**TASK TO CARRY OUT**:
Leave out the pictures and transcribe every entry below exactly.

Saved data entries:
━━━
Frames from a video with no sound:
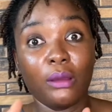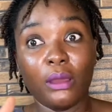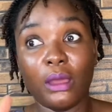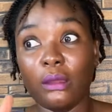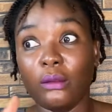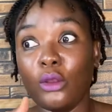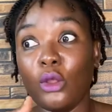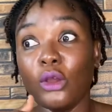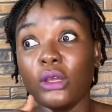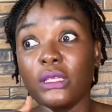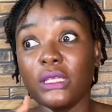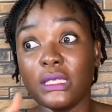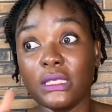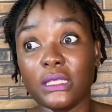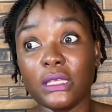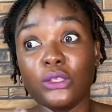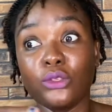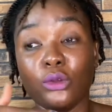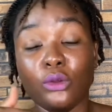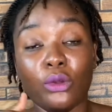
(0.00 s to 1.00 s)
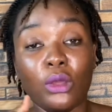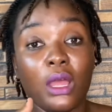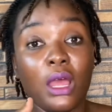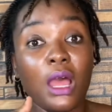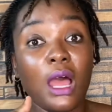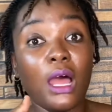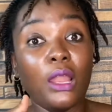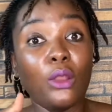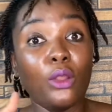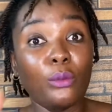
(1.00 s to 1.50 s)
long distance or
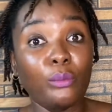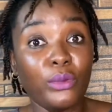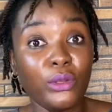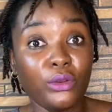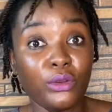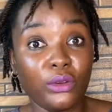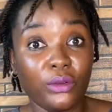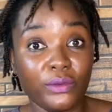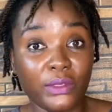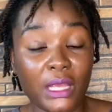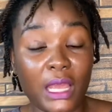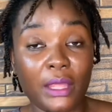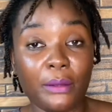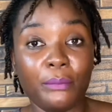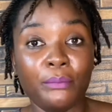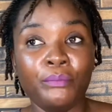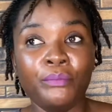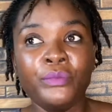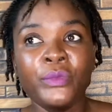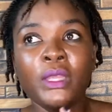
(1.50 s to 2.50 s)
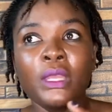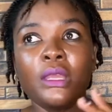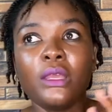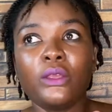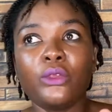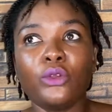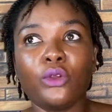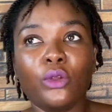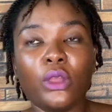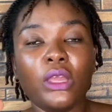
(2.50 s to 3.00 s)
a long period of time,
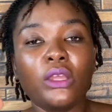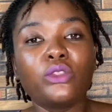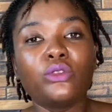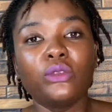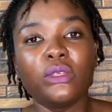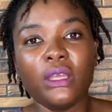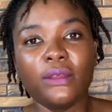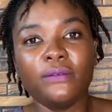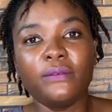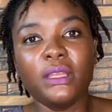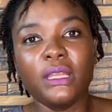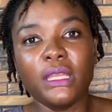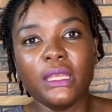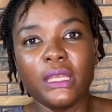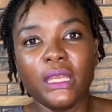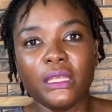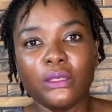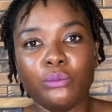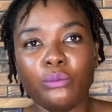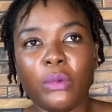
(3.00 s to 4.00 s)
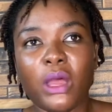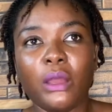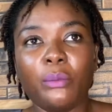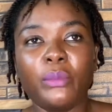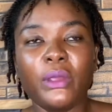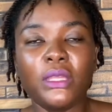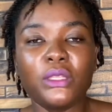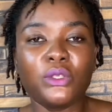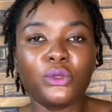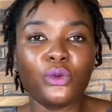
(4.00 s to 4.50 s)
you're going to definitely get back
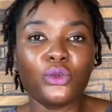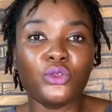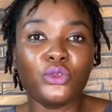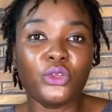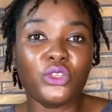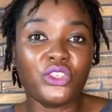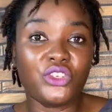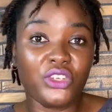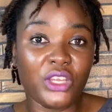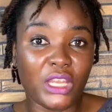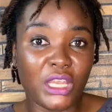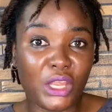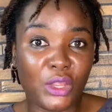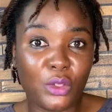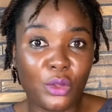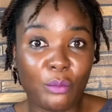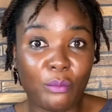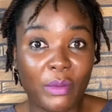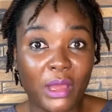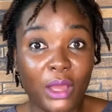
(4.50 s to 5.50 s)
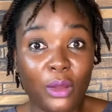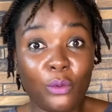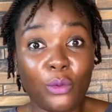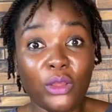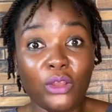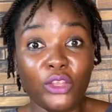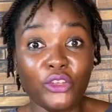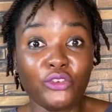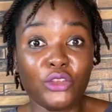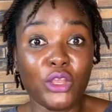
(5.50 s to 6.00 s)
pains because you're straining your back while
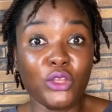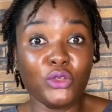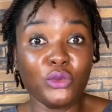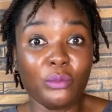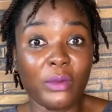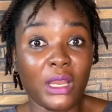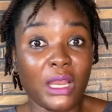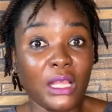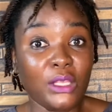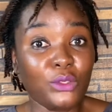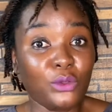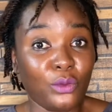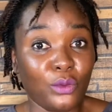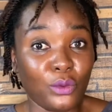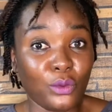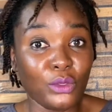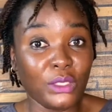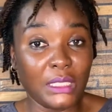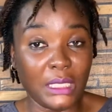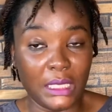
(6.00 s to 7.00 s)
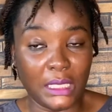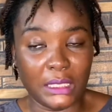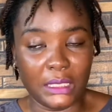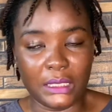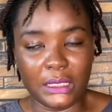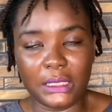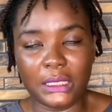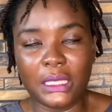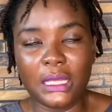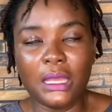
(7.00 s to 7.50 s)
you're trying to balance on those
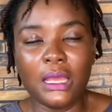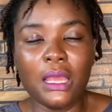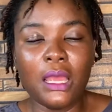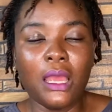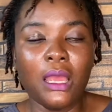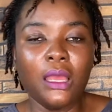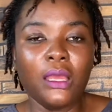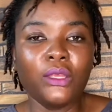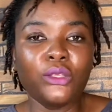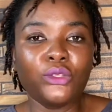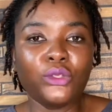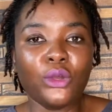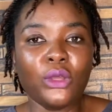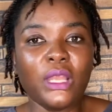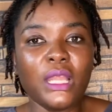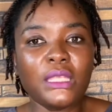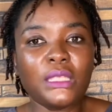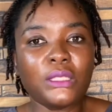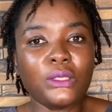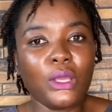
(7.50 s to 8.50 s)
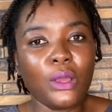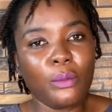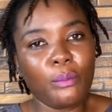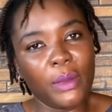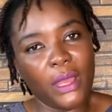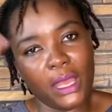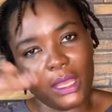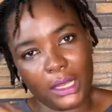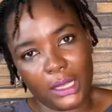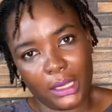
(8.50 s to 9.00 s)
heels. So let's go
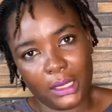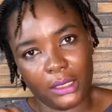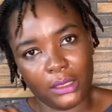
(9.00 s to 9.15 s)
back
━━━
**TASK RESPONSE**:
Frames from a video with no sound:
(0.00 s to 1.00 s)
(1.00 s to 1.50 s)
long distance or
(1.50 s to 2.50 s)
(2.50 s to 3.00 s)
a long period of time,
(3.00 s to 4.00 s)
(4.00 s to 4.50 s)
you're going to definitely get back
(4.50 s to 5.50 s)
(5.50 s to 6.00 s)
pains because you're straining your back while
(6.00 s to 7.00 s)
(7.00 s to 7.50 s)
you're trying to balance on those
(7.50 s to 8.50 s)
(8.50 s to 9.00 s)
heels. So let's go
(9.00 s to 9.15 s)
back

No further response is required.